__Listed entries__
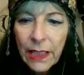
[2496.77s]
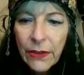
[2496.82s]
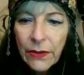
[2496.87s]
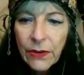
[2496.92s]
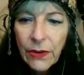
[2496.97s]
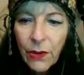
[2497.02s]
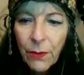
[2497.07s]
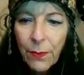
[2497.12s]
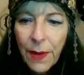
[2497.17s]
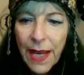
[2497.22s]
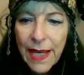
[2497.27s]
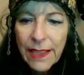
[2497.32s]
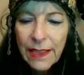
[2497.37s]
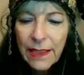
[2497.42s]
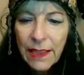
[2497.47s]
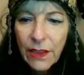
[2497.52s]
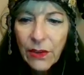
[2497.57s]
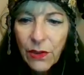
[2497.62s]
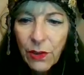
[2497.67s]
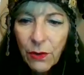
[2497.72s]
So
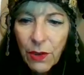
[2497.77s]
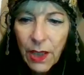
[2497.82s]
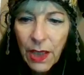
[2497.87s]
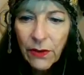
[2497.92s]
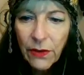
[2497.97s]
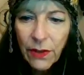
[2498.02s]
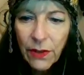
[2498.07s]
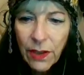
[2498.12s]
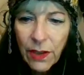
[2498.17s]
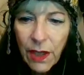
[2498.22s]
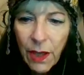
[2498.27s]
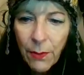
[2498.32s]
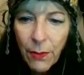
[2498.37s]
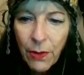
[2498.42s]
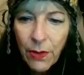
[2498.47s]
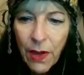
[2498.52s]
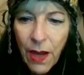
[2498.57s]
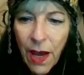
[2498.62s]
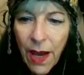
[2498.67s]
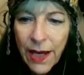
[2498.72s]
Pisces, you get the
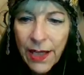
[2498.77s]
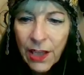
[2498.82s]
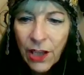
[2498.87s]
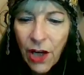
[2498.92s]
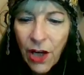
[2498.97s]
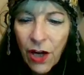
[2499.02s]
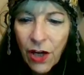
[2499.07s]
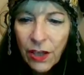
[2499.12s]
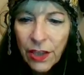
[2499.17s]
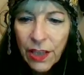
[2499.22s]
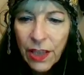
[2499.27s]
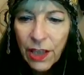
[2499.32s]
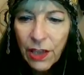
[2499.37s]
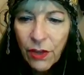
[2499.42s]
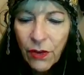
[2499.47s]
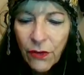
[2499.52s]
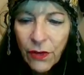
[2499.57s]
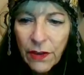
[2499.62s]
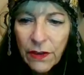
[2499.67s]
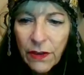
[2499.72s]
number 9 card
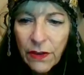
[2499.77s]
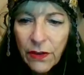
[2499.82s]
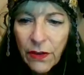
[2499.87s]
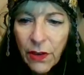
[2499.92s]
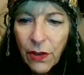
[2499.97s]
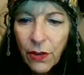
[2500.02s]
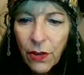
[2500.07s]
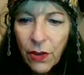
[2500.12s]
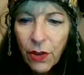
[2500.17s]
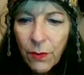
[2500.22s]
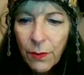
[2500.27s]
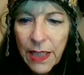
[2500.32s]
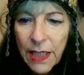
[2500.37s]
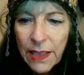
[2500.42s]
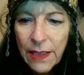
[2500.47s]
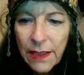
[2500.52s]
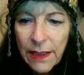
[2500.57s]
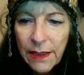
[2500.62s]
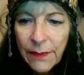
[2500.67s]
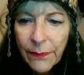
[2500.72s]
here. This is the
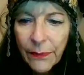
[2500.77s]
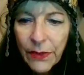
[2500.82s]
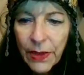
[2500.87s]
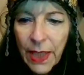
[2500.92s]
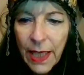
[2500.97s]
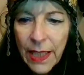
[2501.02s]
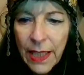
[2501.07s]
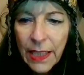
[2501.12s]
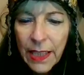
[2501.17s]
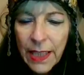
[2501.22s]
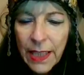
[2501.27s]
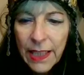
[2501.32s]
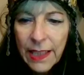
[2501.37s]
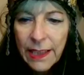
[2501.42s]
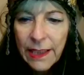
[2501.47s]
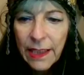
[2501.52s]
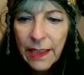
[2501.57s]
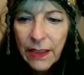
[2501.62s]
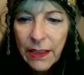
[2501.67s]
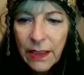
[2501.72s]
Hermit, and it
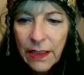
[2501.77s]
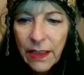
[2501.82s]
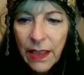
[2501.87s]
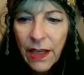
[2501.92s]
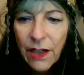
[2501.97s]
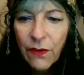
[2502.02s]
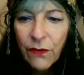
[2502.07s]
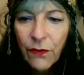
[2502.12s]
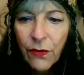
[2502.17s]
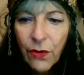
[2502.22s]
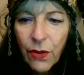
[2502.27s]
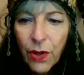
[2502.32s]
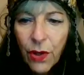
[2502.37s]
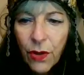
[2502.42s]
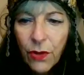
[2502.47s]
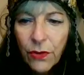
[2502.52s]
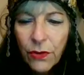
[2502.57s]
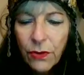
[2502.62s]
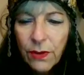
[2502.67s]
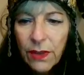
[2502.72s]
is like the sign of
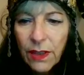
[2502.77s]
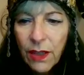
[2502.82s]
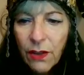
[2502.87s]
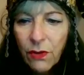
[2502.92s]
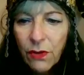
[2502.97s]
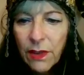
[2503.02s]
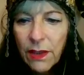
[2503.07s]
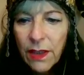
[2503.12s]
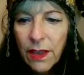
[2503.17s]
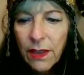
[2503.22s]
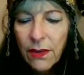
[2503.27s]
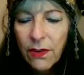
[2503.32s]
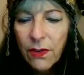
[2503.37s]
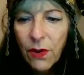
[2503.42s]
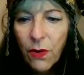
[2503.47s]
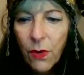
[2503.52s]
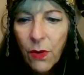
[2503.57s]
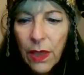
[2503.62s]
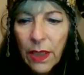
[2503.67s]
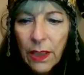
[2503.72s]
Virgo. So it's interesting.
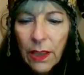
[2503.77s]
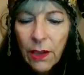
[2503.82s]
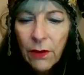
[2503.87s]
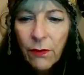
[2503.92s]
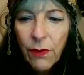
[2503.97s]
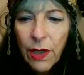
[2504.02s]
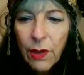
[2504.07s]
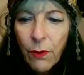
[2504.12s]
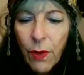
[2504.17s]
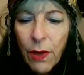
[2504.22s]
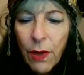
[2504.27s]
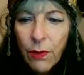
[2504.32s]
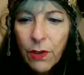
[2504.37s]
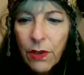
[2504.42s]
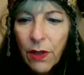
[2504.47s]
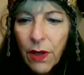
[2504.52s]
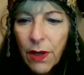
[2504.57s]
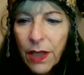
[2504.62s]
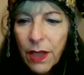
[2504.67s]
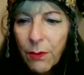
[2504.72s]
So right away, we're
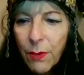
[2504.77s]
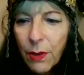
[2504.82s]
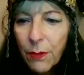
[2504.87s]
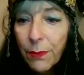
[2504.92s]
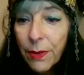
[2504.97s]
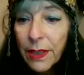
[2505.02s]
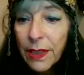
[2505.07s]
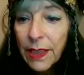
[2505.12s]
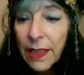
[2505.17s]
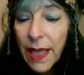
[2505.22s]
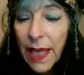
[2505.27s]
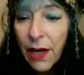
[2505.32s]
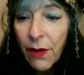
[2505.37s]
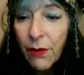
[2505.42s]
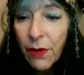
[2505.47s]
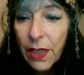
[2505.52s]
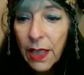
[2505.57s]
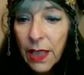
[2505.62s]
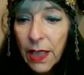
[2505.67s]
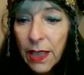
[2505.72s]
talking about
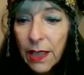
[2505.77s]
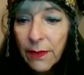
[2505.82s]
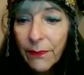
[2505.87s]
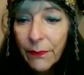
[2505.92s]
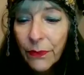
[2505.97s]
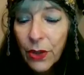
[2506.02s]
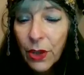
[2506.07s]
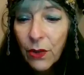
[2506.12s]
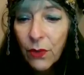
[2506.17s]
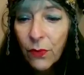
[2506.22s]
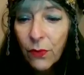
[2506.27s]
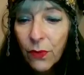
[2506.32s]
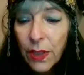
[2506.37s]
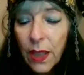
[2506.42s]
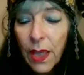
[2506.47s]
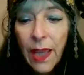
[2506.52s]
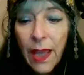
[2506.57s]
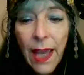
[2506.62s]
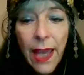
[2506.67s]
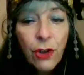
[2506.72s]
polarity, and
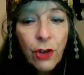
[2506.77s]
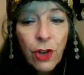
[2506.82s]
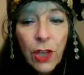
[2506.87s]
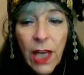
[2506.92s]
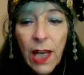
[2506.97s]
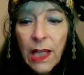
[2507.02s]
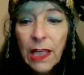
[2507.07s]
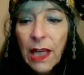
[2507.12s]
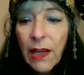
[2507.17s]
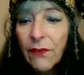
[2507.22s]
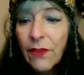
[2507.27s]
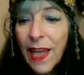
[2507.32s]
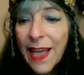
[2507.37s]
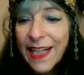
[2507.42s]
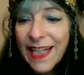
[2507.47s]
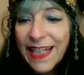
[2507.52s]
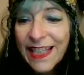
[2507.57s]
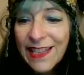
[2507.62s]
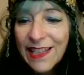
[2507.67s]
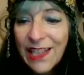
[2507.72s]
you can't have
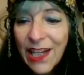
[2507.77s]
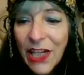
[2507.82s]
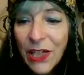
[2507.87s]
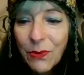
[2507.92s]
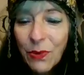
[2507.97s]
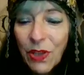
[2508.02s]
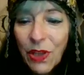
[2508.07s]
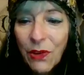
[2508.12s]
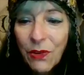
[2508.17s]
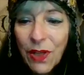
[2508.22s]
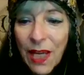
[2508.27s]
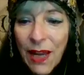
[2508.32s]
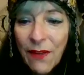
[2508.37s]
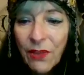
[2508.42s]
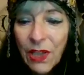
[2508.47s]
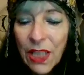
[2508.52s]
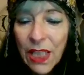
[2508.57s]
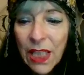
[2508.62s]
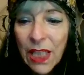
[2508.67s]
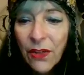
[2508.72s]
any sign without
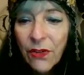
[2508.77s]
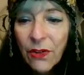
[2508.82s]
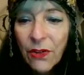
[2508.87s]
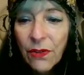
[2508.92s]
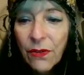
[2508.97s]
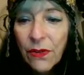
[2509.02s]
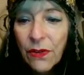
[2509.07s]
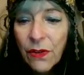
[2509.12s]
having the others.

__Assignment__
Would you repeat the complete listing exactly, excluding each picture it holds?

__Finished exercise__
[2496.77s]
[2496.82s]
[2496.87s]
[2496.92s]
[2496.97s]
[2497.02s]
[2497.07s]
[2497.12s]
[2497.17s]
[2497.22s]
[2497.27s]
[2497.32s]
[2497.37s]
[2497.42s]
[2497.47s]
[2497.52s]
[2497.57s]
[2497.62s]
[2497.67s]
[2497.72s]
So
[2497.77s]
[2497.82s]
[2497.87s]
[2497.92s]
[2497.97s]
[2498.02s]
[2498.07s]
[2498.12s]
[2498.17s]
[2498.22s]
[2498.27s]
[2498.32s]
[2498.37s]
[2498.42s]
[2498.47s]
[2498.52s]
[2498.57s]
[2498.62s]
[2498.67s]
[2498.72s]
Pisces, you get the
[2498.77s]
[2498.82s]
[2498.87s]
[2498.92s]
[2498.97s]
[2499.02s]
[2499.07s]
[2499.12s]
[2499.17s]
[2499.22s]
[2499.27s]
[2499.32s]
[2499.37s]
[2499.42s]
[2499.47s]
[2499.52s]
[2499.57s]
[2499.62s]
[2499.67s]
[2499.72s]
number 9 card
[2499.77s]
[2499.82s]
[2499.87s]
[2499.92s]
[2499.97s]
[2500.02s]
[2500.07s]
[2500.12s]
[2500.17s]
[2500.22s]
[2500.27s]
[2500.32s]
[2500.37s]
[2500.42s]
[2500.47s]
[2500.52s]
[2500.57s]
[2500.62s]
[2500.67s]
[2500.72s]
here. This is the
[2500.77s]
[2500.82s]
[2500.87s]
[2500.92s]
[2500.97s]
[2501.02s]
[2501.07s]
[2501.12s]
[2501.17s]
[2501.22s]
[2501.27s]
[2501.32s]
[2501.37s]
[2501.42s]
[2501.47s]
[2501.52s]
[2501.57s]
[2501.62s]
[2501.67s]
[2501.72s]
Hermit, and it
[2501.77s]
[2501.82s]
[2501.87s]
[2501.92s]
[2501.97s]
[2502.02s]
[2502.07s]
[2502.12s]
[2502.17s]
[2502.22s]
[2502.27s]
[2502.32s]
[2502.37s]
[2502.42s]
[2502.47s]
[2502.52s]
[2502.57s]
[2502.62s]
[2502.67s]
[2502.72s]
is like the sign of
[2502.77s]
[2502.82s]
[2502.87s]
[2502.92s]
[2502.97s]
[2503.02s]
[2503.07s]
[2503.12s]
[2503.17s]
[2503.22s]
[2503.27s]
[2503.32s]
[2503.37s]
[2503.42s]
[2503.47s]
[2503.52s]
[2503.57s]
[2503.62s]
[2503.67s]
[2503.72s]
Virgo. So it's interesting.
[2503.77s]
[2503.82s]
[2503.87s]
[2503.92s]
[2503.97s]
[2504.02s]
[2504.07s]
[2504.12s]
[2504.17s]
[2504.22s]
[2504.27s]
[2504.32s]
[2504.37s]
[2504.42s]
[2504.47s]
[2504.52s]
[2504.57s]
[2504.62s]
[2504.67s]
[2504.72s]
So right away, we're
[2504.77s]
[2504.82s]
[2504.87s]
[2504.92s]
[2504.97s]
[2505.02s]
[2505.07s]
[2505.12s]
[2505.17s]
[2505.22s]
[2505.27s]
[2505.32s]
[2505.37s]
[2505.42s]
[2505.47s]
[2505.52s]
[2505.57s]
[2505.62s]
[2505.67s]
[2505.72s]
talking about
[2505.77s]
[2505.82s]
[2505.87s]
[2505.92s]
[2505.97s]
[2506.02s]
[2506.07s]
[2506.12s]
[2506.17s]
[2506.22s]
[2506.27s]
[2506.32s]
[2506.37s]
[2506.42s]
[2506.47s]
[2506.52s]
[2506.57s]
[2506.62s]
[2506.67s]
[2506.72s]
polarity, and
[2506.77s]
[2506.82s]
[2506.87s]
[2506.92s]
[2506.97s]
[2507.02s]
[2507.07s]
[2507.12s]
[2507.17s]
[2507.22s]
[2507.27s]
[2507.32s]
[2507.37s]
[2507.42s]
[2507.47s]
[2507.52s]
[2507.57s]
[2507.62s]
[2507.67s]
[2507.72s]
you can't have
[2507.77s]
[2507.82s]
[2507.87s]
[2507.92s]
[2507.97s]
[2508.02s]
[2508.07s]
[2508.12s]
[2508.17s]
[2508.22s]
[2508.27s]
[2508.32s]
[2508.37s]
[2508.42s]
[2508.47s]
[2508.52s]
[2508.57s]
[2508.62s]
[2508.67s]
[2508.72s]
any sign without
[2508.77s]
[2508.82s]
[2508.87s]
[2508.92s]
[2508.97s]
[2509.02s]
[2509.07s]
[2509.12s]
having the others.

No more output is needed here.